[英]Can I create a histogram/bar graph from a list in python? typeError: expected str, found List
I am using matplotlib, pandas and gensim.我正在使用 matplotlib、pandas 和 gensim。 I am trying to create a histogram based on frequent words by extracting text directly from a website.
我正在尝试通过直接从网站中提取文本来创建基于常用词的直方图。 I am receiving a typeError in this instance:
在这种情况下我收到一个类型错误:
text = ','.join(map(str, description_list))
word_frequency = Counter(" ".join(description_list[0]).split()).most_common(10)
from this part of my code:从我的代码的这一部分:
#start of problems
data = {
"description": [text_corpus]
}
df = pd.DataFrame(data)
description_list = df['description'].values.tolist()
text = ','.join(map(str, description_list))

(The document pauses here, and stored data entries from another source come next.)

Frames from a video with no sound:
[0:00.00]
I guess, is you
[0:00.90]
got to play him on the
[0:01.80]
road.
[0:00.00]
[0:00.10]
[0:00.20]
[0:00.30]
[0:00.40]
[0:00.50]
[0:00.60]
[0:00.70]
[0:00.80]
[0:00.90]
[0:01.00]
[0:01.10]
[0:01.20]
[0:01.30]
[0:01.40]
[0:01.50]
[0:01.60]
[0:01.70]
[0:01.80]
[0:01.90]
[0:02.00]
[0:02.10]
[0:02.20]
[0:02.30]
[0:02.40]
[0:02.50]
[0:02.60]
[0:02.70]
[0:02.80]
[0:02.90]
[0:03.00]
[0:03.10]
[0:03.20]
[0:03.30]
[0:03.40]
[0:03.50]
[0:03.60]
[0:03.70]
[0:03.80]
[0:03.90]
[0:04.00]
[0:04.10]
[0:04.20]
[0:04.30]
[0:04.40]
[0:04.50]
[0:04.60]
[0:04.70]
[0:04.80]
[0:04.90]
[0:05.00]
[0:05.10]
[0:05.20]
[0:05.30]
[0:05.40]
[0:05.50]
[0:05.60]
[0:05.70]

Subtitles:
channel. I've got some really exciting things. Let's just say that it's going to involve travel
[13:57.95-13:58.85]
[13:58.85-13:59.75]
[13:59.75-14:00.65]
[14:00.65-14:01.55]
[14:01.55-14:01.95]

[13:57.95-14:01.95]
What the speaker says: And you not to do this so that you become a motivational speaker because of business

word_frequency = Counter(" ".join(description_list[0]).split()).most_common(10)
# `most_common` returns a list of (word, count) tuples
words = [word for word, _ in word_frequency]
counts = [counts for _, counts in word_frequency]
plt.bar(words, counts)
plt.title("10 most frequent tokens in description")
plt.ylabel("Frequency")
plt.xlabel("Words")
plt.show()
print(text)
Here is the initial part of my code, which works in extracting textual data from a website:这是我的代码的初始部分,用于从网站提取文本数据:
from urllib.request import urlopen
from bs4 import BeautifulSoup
import pprint
from re import X
import string
from tokenize import Token
from collections import Counter
import matplotlib.pyplot as plt
import pandas as pd
url = "https://www.bbc.com/news/world-us-canada-61294585"

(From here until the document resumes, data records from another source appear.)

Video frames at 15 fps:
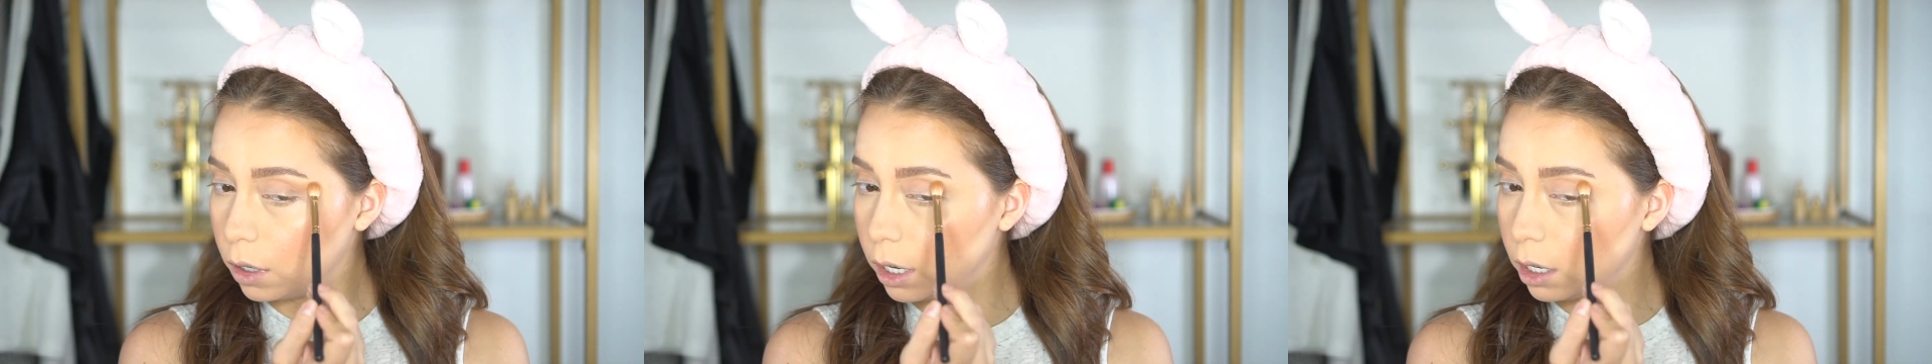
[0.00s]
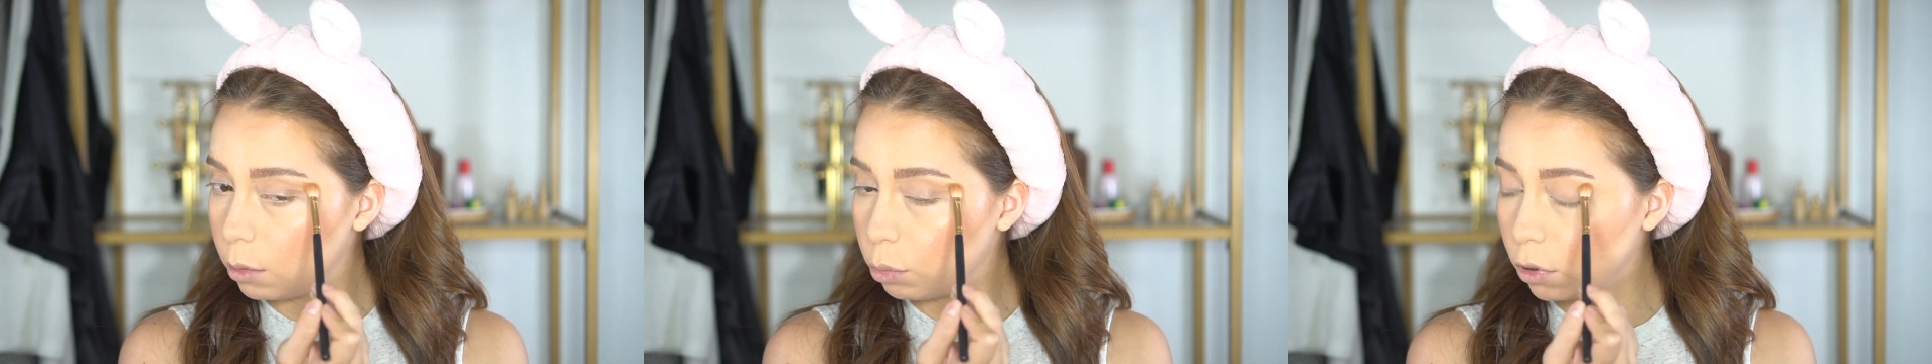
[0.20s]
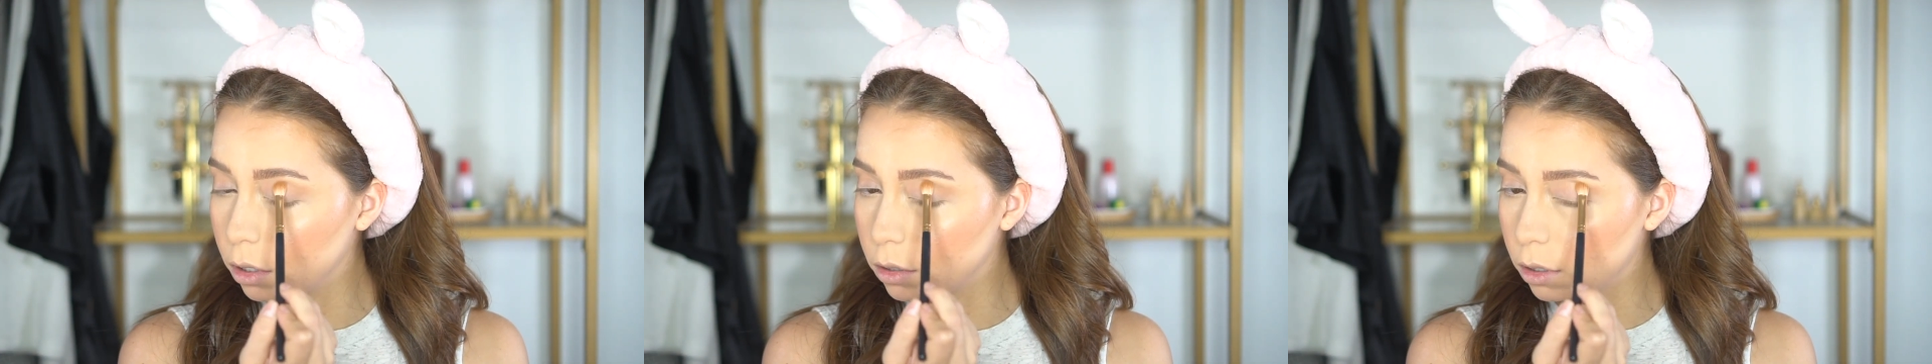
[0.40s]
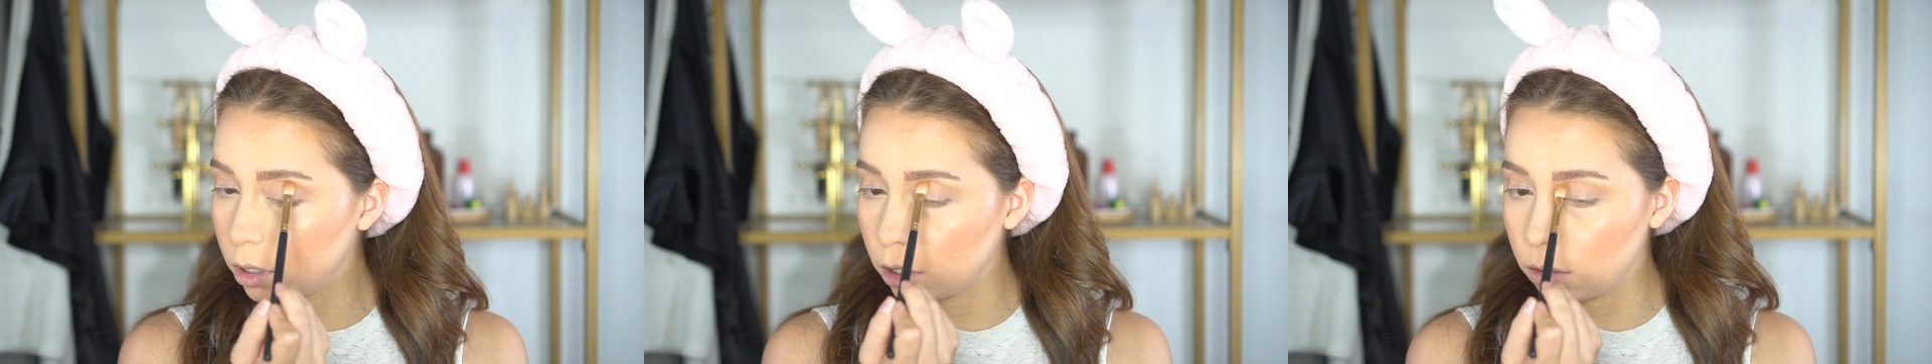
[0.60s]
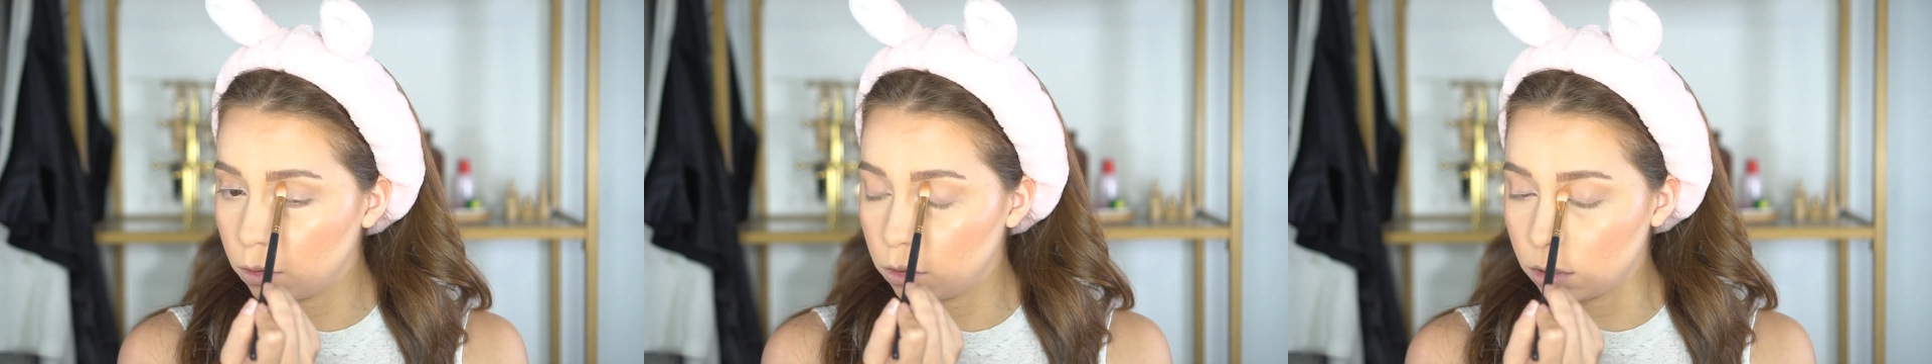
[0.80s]
or any bronzer
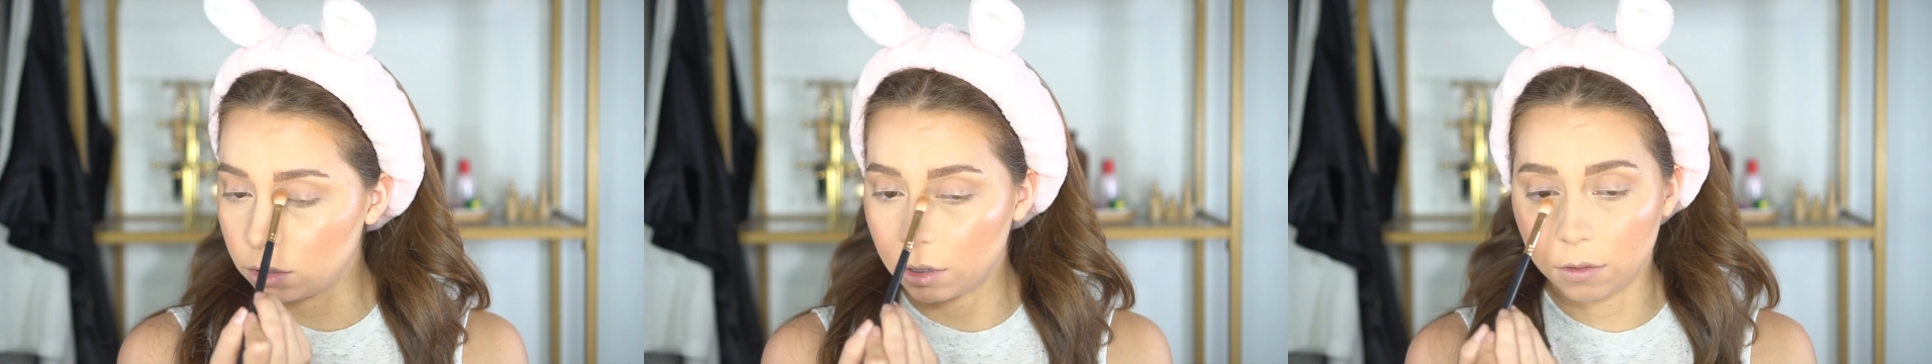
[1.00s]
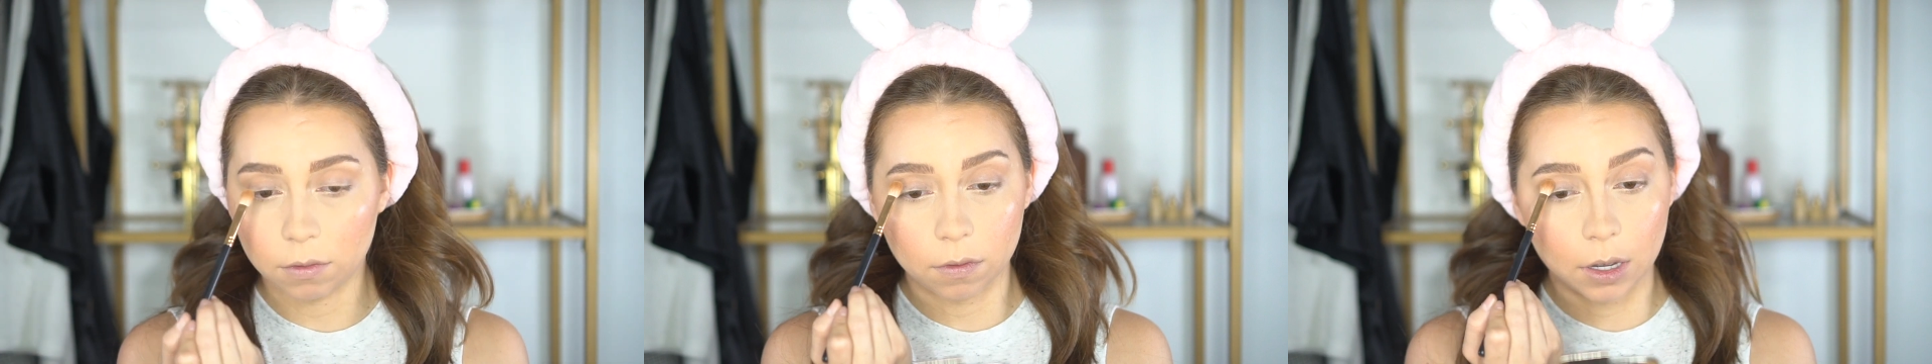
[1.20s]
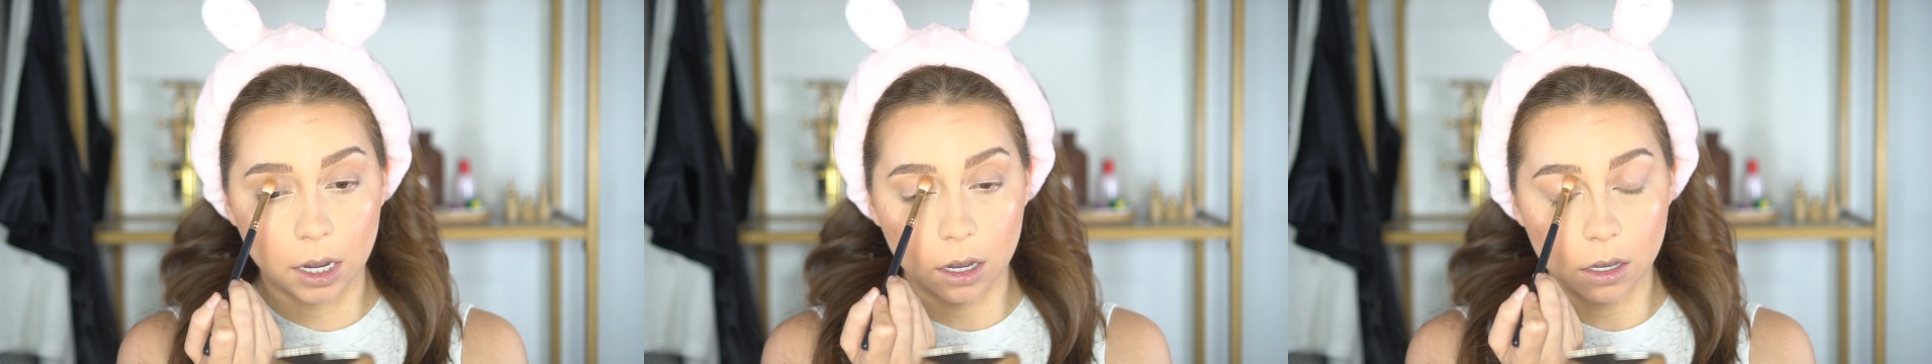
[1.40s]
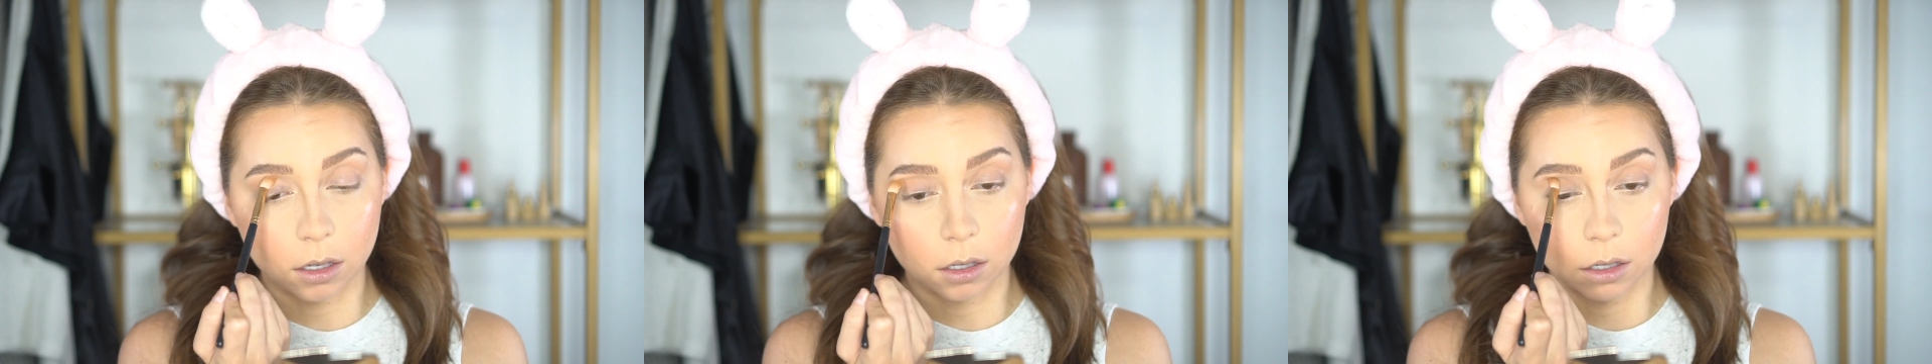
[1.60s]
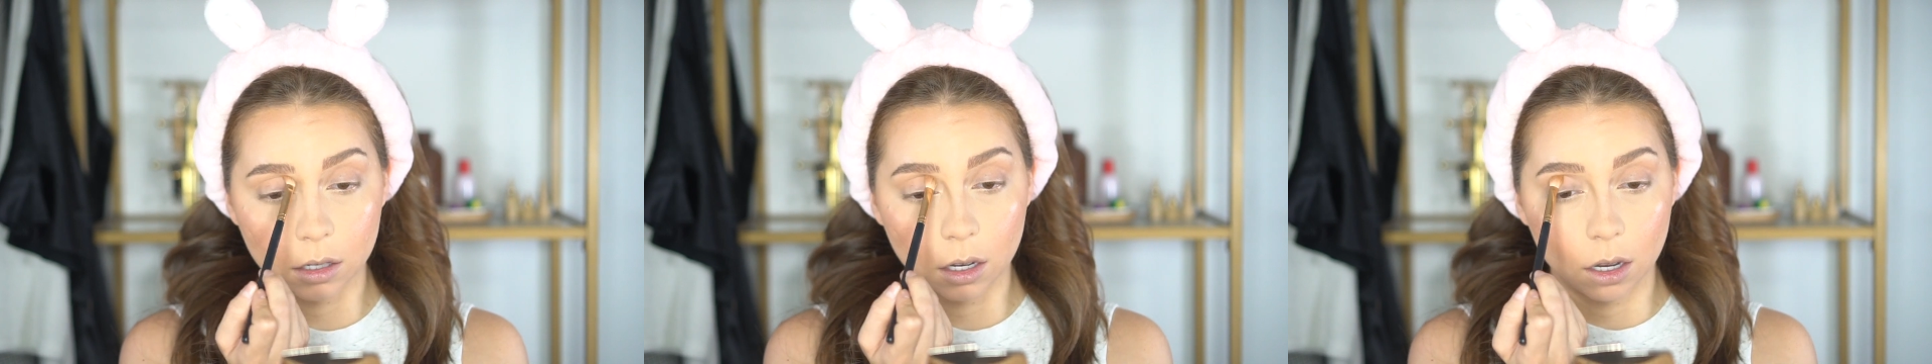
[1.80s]
that you use on your
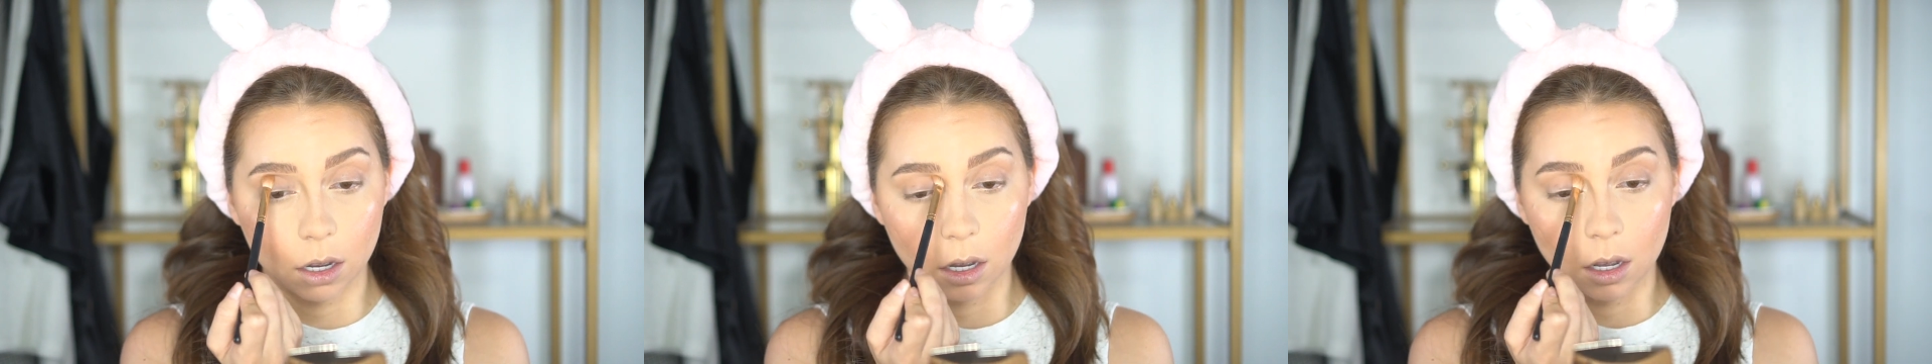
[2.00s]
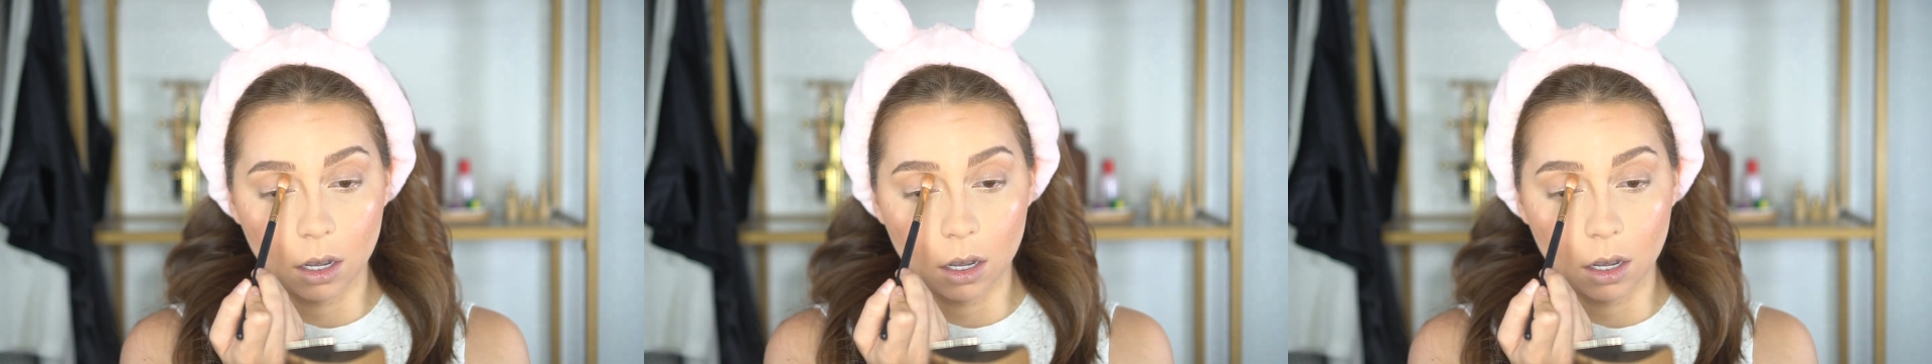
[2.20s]
face.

html = urlopen(url).read()
soup = BeautifulSoup(html, features="html.parser")
# kill all script and style elements
for script in soup(["script", "style"]):
script.extract()
# get text
text = soup.get_text()
document = text
text_corpus = [text]
# Create a set of frequent words
stoplist = set('for a of the and to in'.split(' '))
# Lowercase each document, split it by white space and filter out stopwords
texts = [[word for word in document.lower().split() if word not in stoplist]
for document in text_corpus]
# Count word frequencies
from collections import defaultdict
frequency = defaultdict(int)
for text in texts:
for token in text:
frequency[token] += 1
# Only keep words that appear more than once
text_corpus = [[token for token in text if frequency[token] > 1] for text in texts]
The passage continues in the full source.